1897 - 1909


In 1897 a Colonel C. T. Major organised the formation of a military unit who's original members were recruited from secondary schools within Auckland, New Zealand. The coat of arms and subsequent cap badge of this unit took the form of a Maltese Cross, in which was embodied the Lion of the Auckland Grammar School. The crown of King's College and the three stars of St. John's College. The motto of SOLDALES PARATI (Prepared as comrades together) and a scroll at the bottom of the badge with the wording Auckland College Rifles completed the design. The illustration above shows this badge being the forerunner of the New Zealand Signal Corps badge.

This unit continued until G. O. 109 of 1909 which stated that College Rifles Volunteers (Auckland) be disbanded and reformed as a Cycle & Signalling Corps which took place on 9th March 1909. However the existing cap badge was retained.

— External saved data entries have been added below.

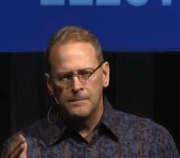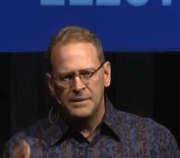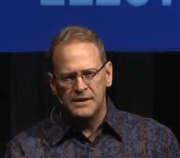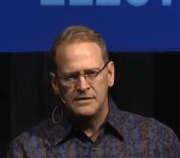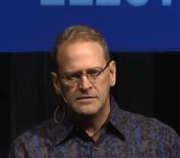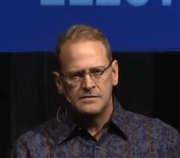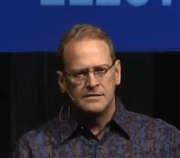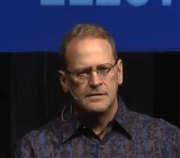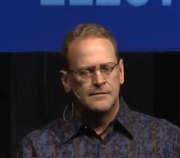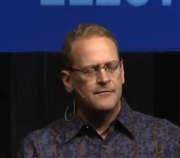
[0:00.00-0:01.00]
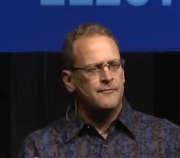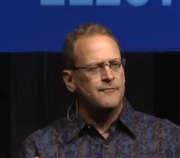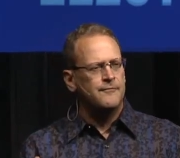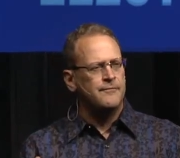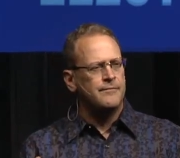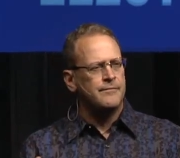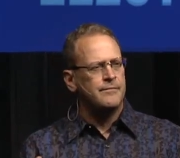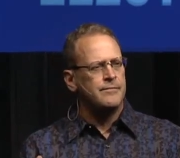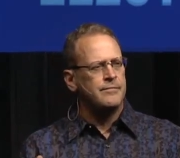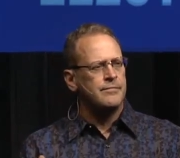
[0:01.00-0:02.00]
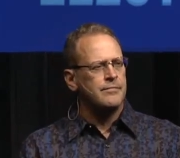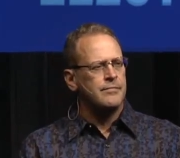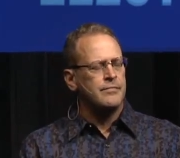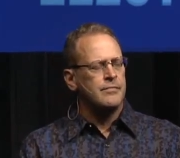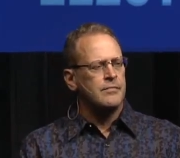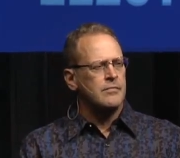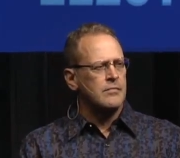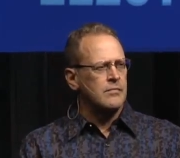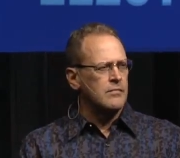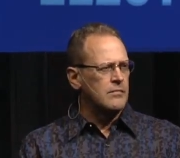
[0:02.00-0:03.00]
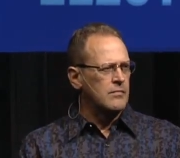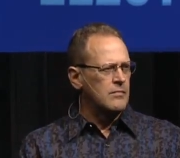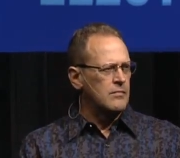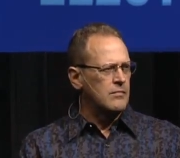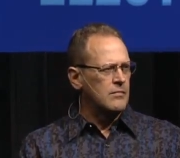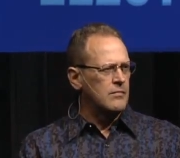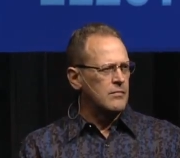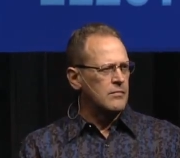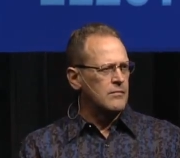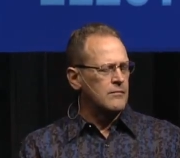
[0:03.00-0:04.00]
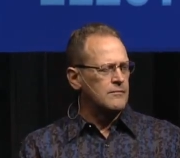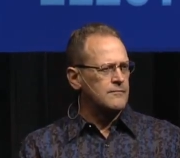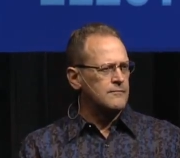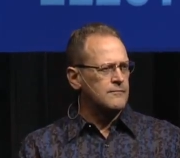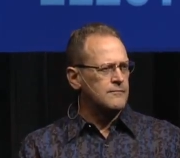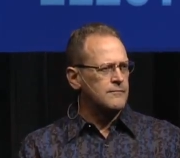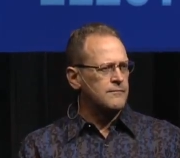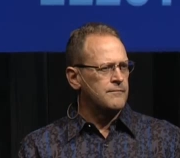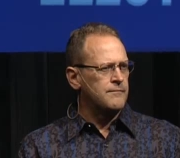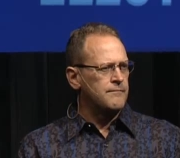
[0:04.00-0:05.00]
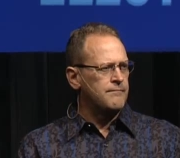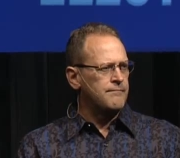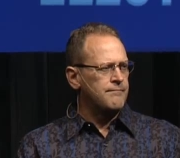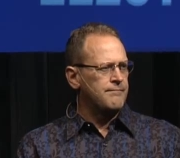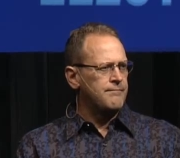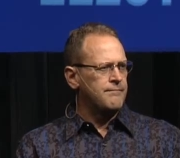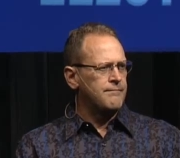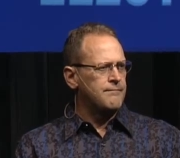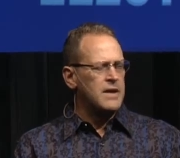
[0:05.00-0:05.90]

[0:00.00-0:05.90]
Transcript: Nobody speaks.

General Sir Alexander Godley (GOC) at the time requested a universal regimental signals badge be adopted in November 1911 and to this end a design put forward by Capt. T. H. Dawson O.C. Auckland College Rifles was accepted on the 27th February 1912. This design being broadly similar to the College Rifles design but having the wording New Zealand Signal Corps at the bottom. (This badge can be seen elsewhere on this site).

I have been most fortunate to have obtained the above illustrated badge from the descendant family of one Gordon Hart Whyte an original 1897 volunteer member. Gordon Whyte fought in the South African war 1899-1902. He was sent to Gallipoli with the 10th contingent on 16th October 1914 whilst attached to the Wellington Mounted Rifles. Gordon was killed in action at the Old No 3 Outpost on the 30th May 1915 aged 35. A photo of the then corporal Whyte taken in 1905 sitting next to the O.C. Capt. T. H. Dawson can be seen below. There is also a photo of Tpr. G. H Whyte then, of the Wellington Mounted Rifles prior to his death in 1915.